◆ Work order: Your reply should be the records below, duplicated exactly, with any picture removed.

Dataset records
========================================
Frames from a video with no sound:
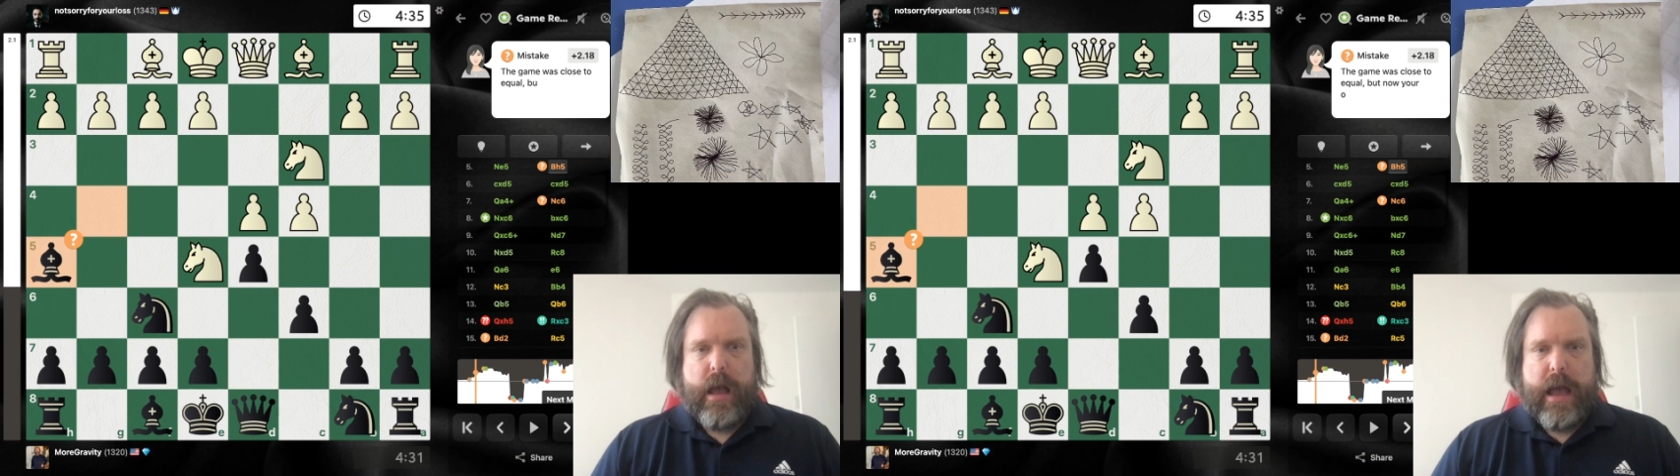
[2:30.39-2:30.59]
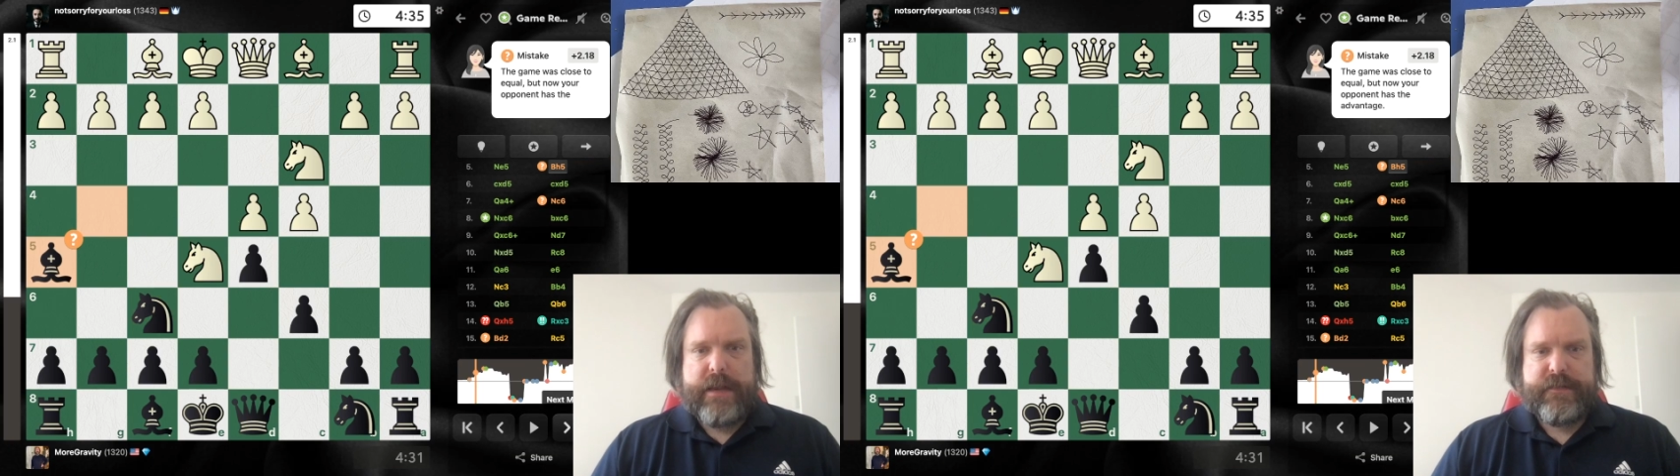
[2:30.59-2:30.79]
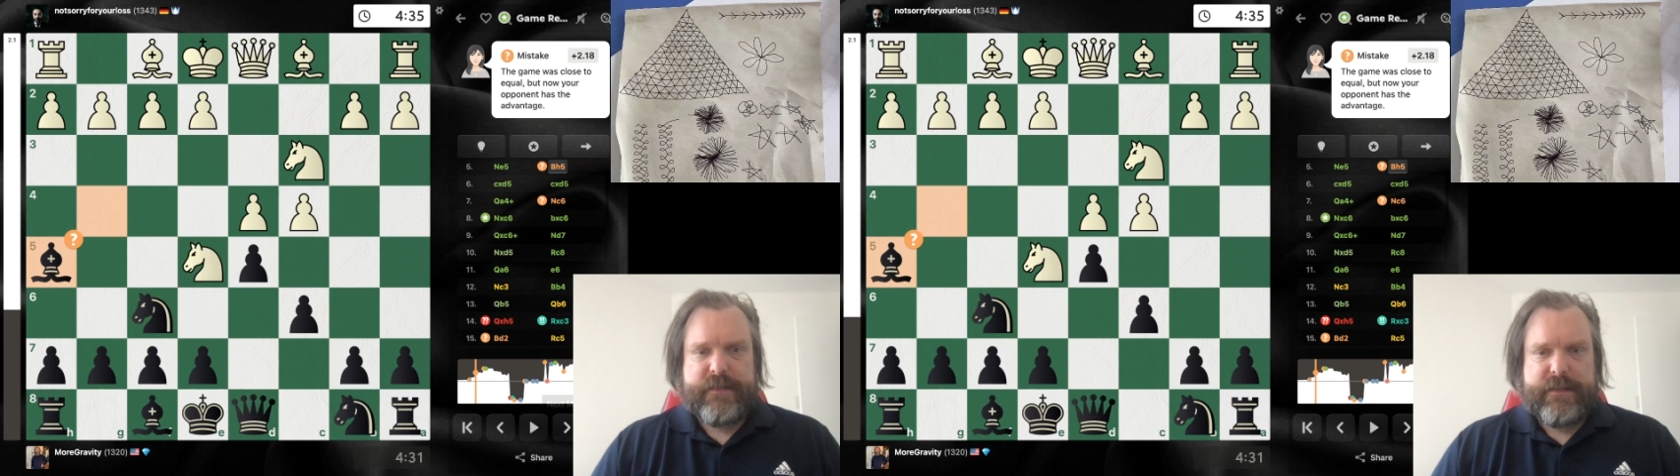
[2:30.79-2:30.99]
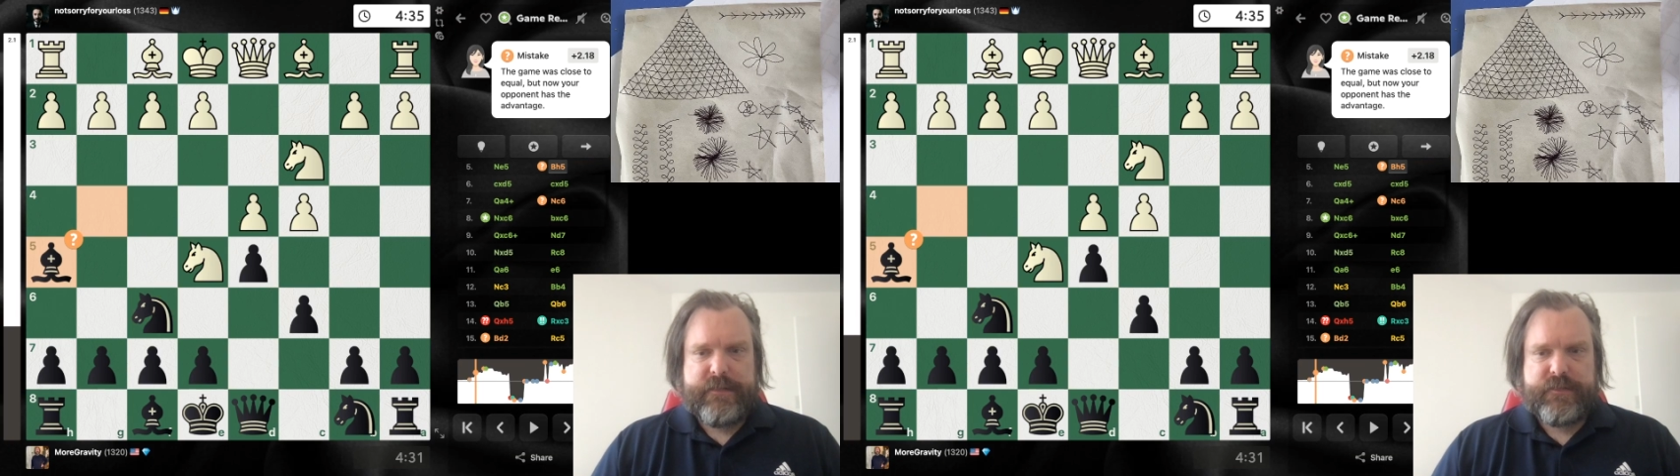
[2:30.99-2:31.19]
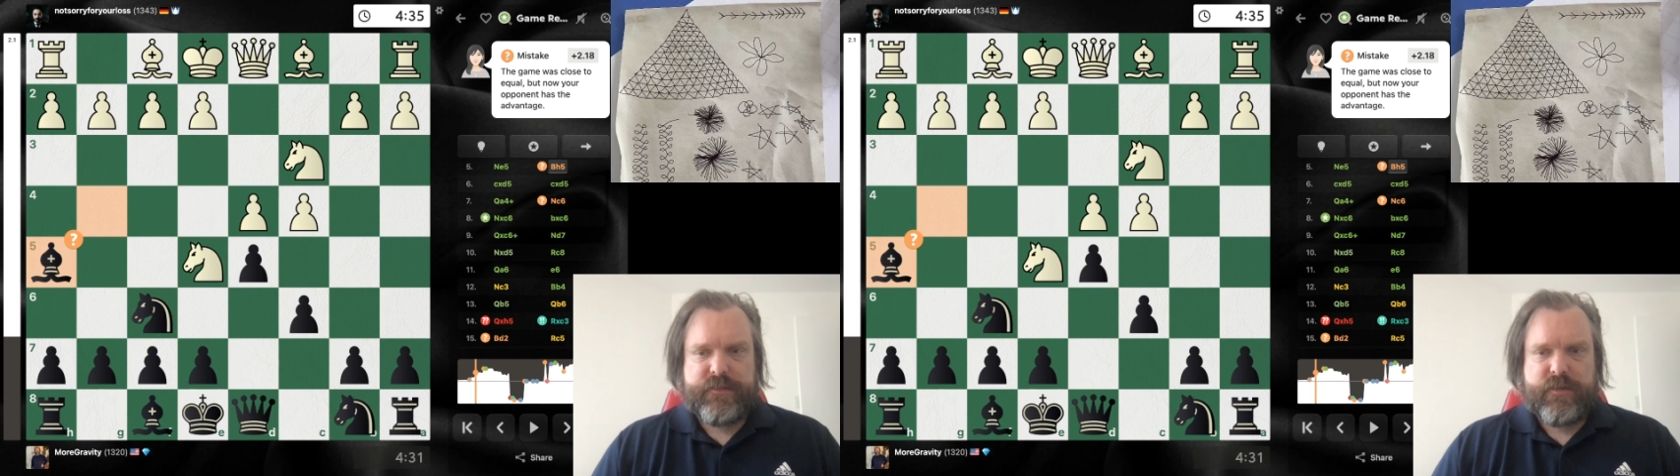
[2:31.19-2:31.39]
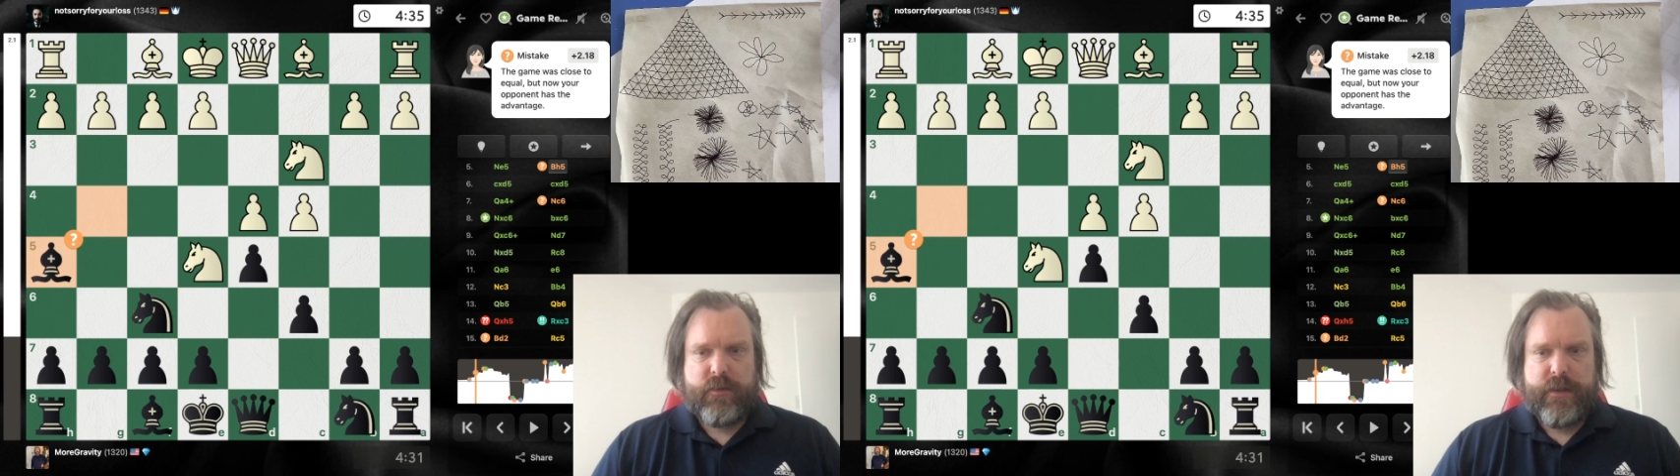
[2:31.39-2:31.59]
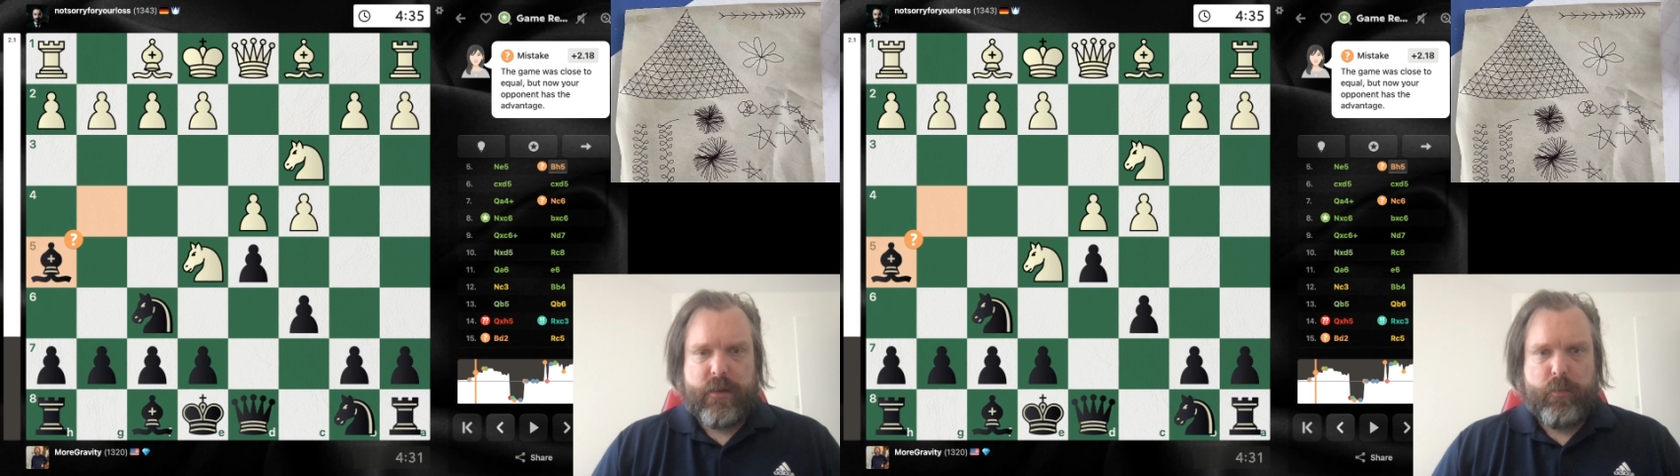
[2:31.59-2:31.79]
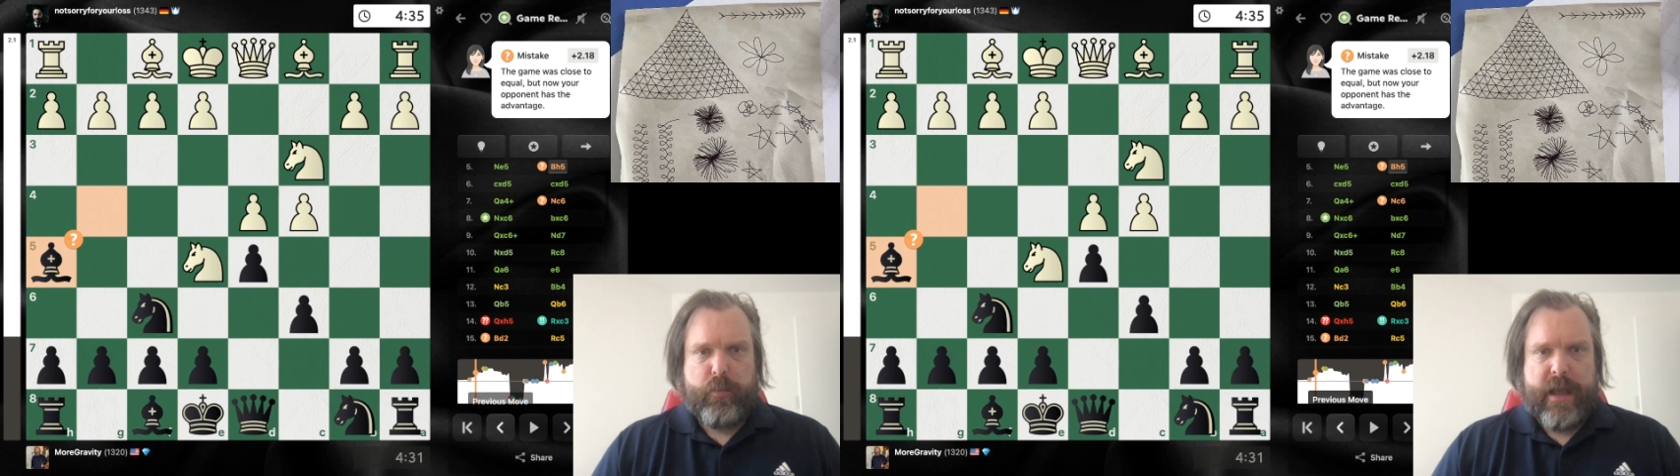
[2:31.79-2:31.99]
I decided to scurry
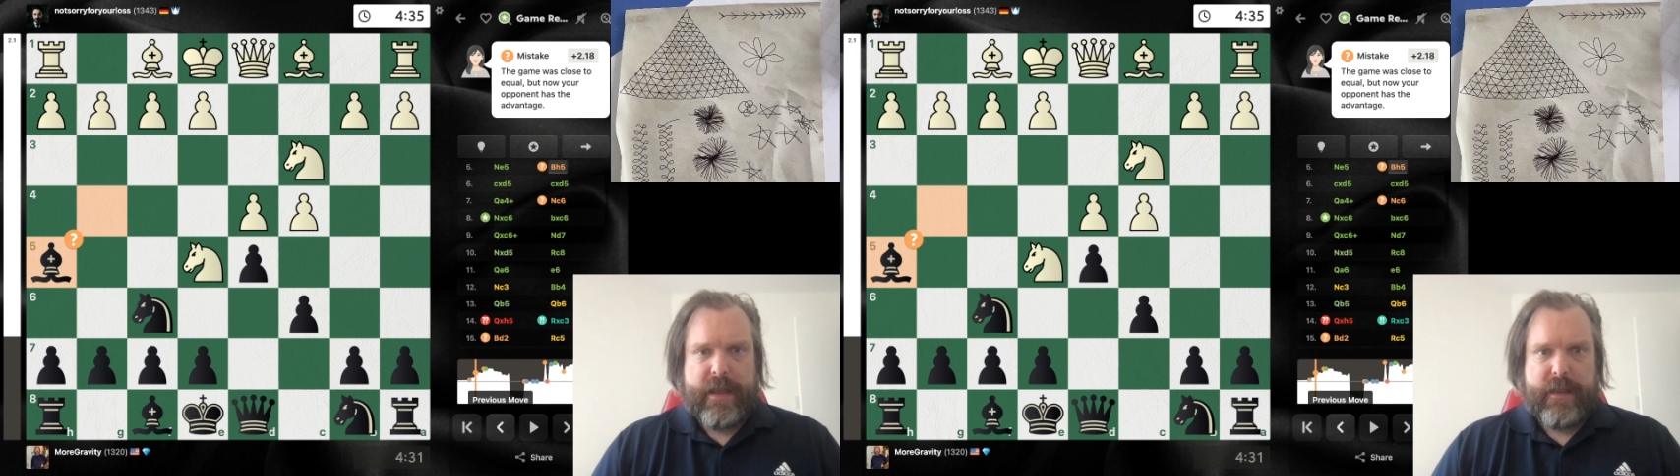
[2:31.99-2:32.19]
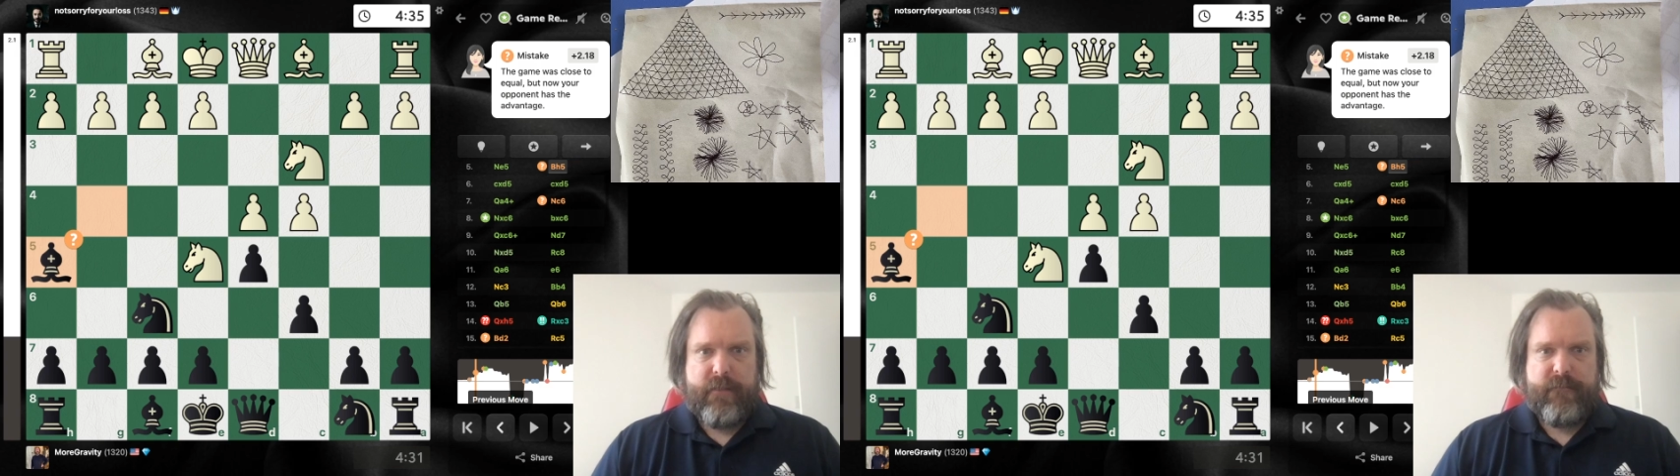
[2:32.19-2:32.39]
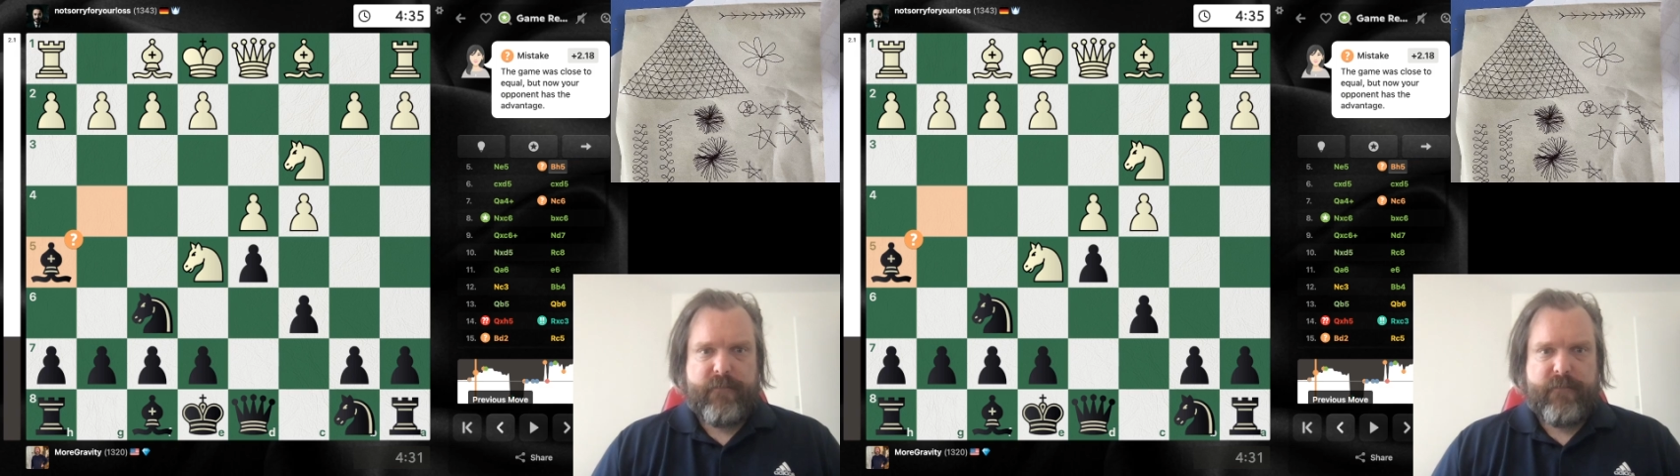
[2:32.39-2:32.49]
away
========================================
◆ Response area:
Frames from a video with no sound:
[2:30.39-2:30.59]
[2:30.59-2:30.79]
[2:30.79-2:30.99]
[2:30.99-2:31.19]
[2:31.19-2:31.39]
[2:31.39-2:31.59]
[2:31.59-2:31.79]
[2:31.79-2:31.99]
I decided to scurry
[2:31.99-2:32.19]
[2:32.19-2:32.39]
[2:32.39-2:32.49]
away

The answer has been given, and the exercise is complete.